I've managed to get my first lot of bees through their first winter (probably good luck rather than good management). I'm sure I read somewhere that it is a good idea to treat bees for Varroa in April- is this right? If so what type of treatment would you recommend?
I don't think they have a big problem with the mites but will send a floor scraping sample off to check(when the weather changes).

Thanks

EmsE:D

gavin
30-03-2010, 09:10 AM
Hi Ems

Excellent that your bees have made it through the winter, and nice to see you contributing. I think that treatment in April is really only needed when there is a problem. If your bees are on a mesh floor then it is easy to check the sheet underneath to see how many are dropping over a period. If not, then when you have drone brood you can use a drone fork to inspect a sample of drone pupae and the mites will be easily visible.

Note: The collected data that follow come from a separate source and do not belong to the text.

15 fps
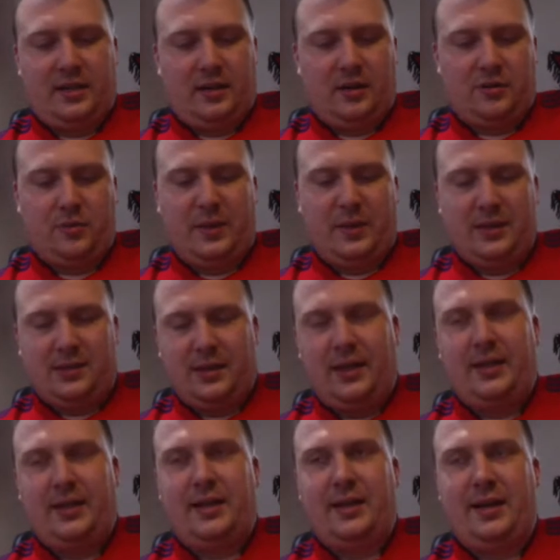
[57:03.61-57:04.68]
Arsenal men's
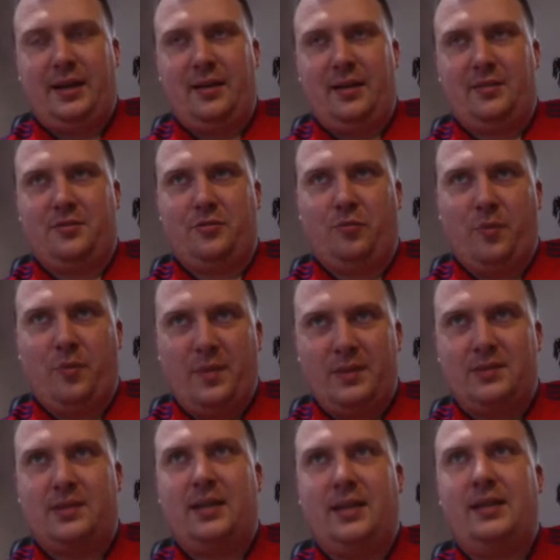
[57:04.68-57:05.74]
senior, the Arsenal women's
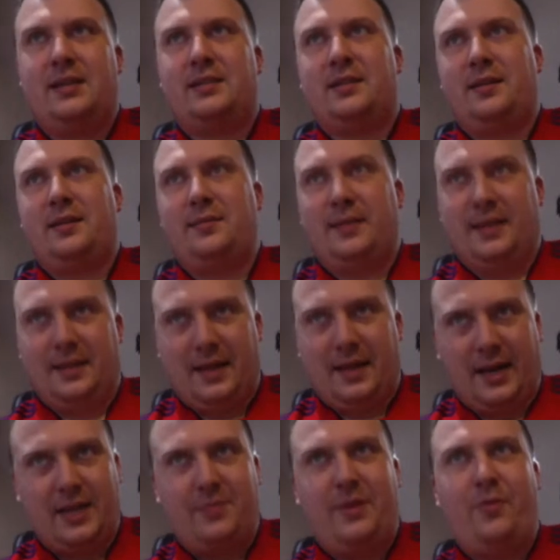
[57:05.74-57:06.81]
senior team, the
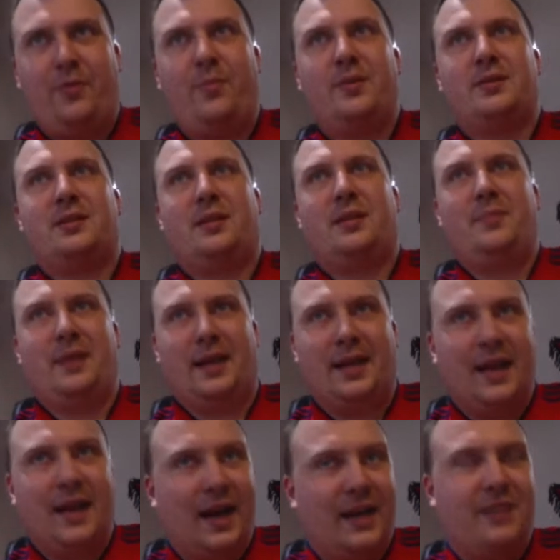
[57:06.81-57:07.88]
academy women's team, the
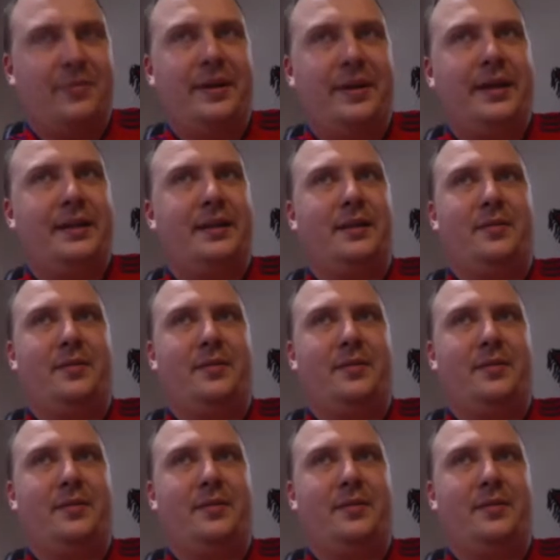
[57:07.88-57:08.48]
academy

If you have a few per day dropping, or a small percentage of drone brood infested, then keep monitoring but you may be able to delay treating until the late summer. One favourite way of knocking them back in early summer is to put a shallow frame at each side of the brood nest as the colony is building up. If you already have little drone brood at the time and the bees are starting to feel prosperous, then they will probably make drone brood underneath the shallow super frames. The mites dive in just before sealing, and you cut it off with a hive tool and remove before they emerge.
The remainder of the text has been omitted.